`Ordinary' Mothers, Extraordinary Deeds
FOR many Americans, ``housewife'' has come to be a belittling word, as if women without a resume lack credentials of any value.
But for a courageous group of Argentine mothers, that humble domestic identity has achieved impressive political strength. Every Thursday afternoon for the past 17 years, women calling themselves the Mothers of the Plaza de Mayo have marched in front of the presidential palace in Buenos Aires, protesting the disappearance of some of their own children and as many as 30,000 other innocent Argentines during a brutal dictatorship that lasted from 1976 to 1983. Wearing white kerchiefs made from baby shawls and embroidered with the slogan ``Bring Them Back Alive,'' they have circled the plaza for nearly 900 consecutive Thursdays.
It is a record of which the Mothers are justifiably proud. With more than a hint of triumph in her voice, Juana de Pargament, a founding member, says that few political movements in Argentina have managed to survive for 17 years.
During an interview at Brandeis University in Waltham, Mass., Mrs. de Pargament, a small, tireless woman, explains that her life changed forever in 1977 when her 31-year-old son, a doctor, was captured and presumably tortured and killed by the military regime. Accompanying her is another founding member, Mercedes Colas de Merono, who lost a daughter during the disappearances. For them, as for other Mothers, once-predictable maternal roles have been transformed into an untraditional ``political motherhood'' in their unrelenting quest for social justice.
Over the years, some Mothers have endured threats against their lives. A few have been killed. Yet they carry on, refusing to be placated by a government that still offers no information about the fate of the tens of thousands who disappeared. Out of their desperation has come determination. Out of their sorrow, strength.

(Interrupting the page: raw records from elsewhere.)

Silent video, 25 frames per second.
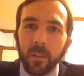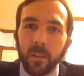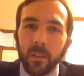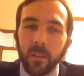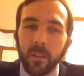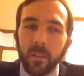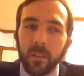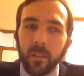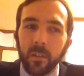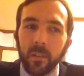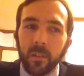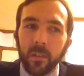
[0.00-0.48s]

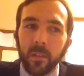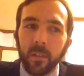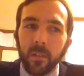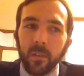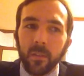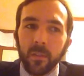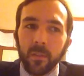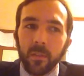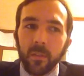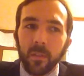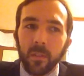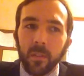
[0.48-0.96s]
and
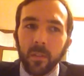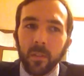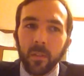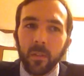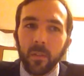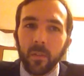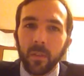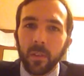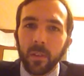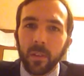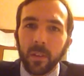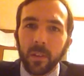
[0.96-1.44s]

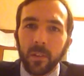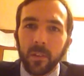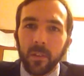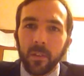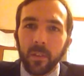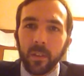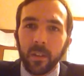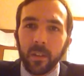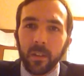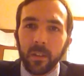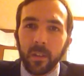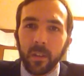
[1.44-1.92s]
do what needs
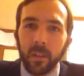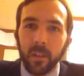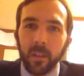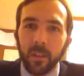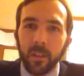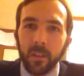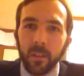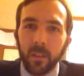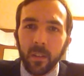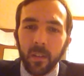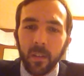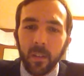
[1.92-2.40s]
to get
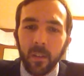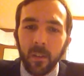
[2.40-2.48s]
done.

Although often unschooled and politically unskilled, the women demonstrated such impressive courage in working for human rights that the Mothers were nominated for the Nobel Peace Prize in 1980.
Marguerite Bouvard, author of ``Revolutionizing Motherhood: The Mothers of the Plaza de Mayo,'' to be published next month by SR Books, first met the Mothers in Argentina in 1989. ``At first I thought, `What can a group of middle-aged women do against a repressive government?' '' Ms. Bouvard says in an interview. ``But I saw they could do a lot.''
She explains that although their children were social reformers of different kinds, the Mothers themselves had always stayed in the home. ``What they learned from their children was that you have to get out there and roll up your sleeves and get involved.''
In recent years, the Mothers' agenda has expanded to include issues of health, poverty, and hunger. Now their efforts are spreading beyond Argentina. Last week De Pargament and Mrs. Colas de Merono traveled to Paris to meet with mothers from 11 countries whose children have also been subjected to human rights abuses. From Israel, Palestine, Peru, the former Yugoslavia, Russia, Spain, Italy, and Morocco the mothers came, bound by a common, urgent mission - the safety and well-being of their children.
To protest war and encourage peace, the women meeting in Paris have also begun gathering signatures from mothers around the globe. These will be presented to world leaders on Oct. 6.
These ``ordinary housewives,'' as Bouvard affectionately calls the Mothers, have accomplished extraordinary things. They serve as a reminder that education, titles, rank, power - however worthy - are far from the only defining measures of individual worth. Inspired by individual tragedies in Argentina 17 years ago, they now demand accountability for a whole spectrum of injustices across the world, while never forgetting the original, still-unresolved issue that made them activists in the first place.
``Theirs is a new way for politics - the politics of decency and caring,'' Bouvard says. ``The average person has a role to play,'' she adds, offering an element of challenge to anyone who has ever assumed that one individual can't make a difference.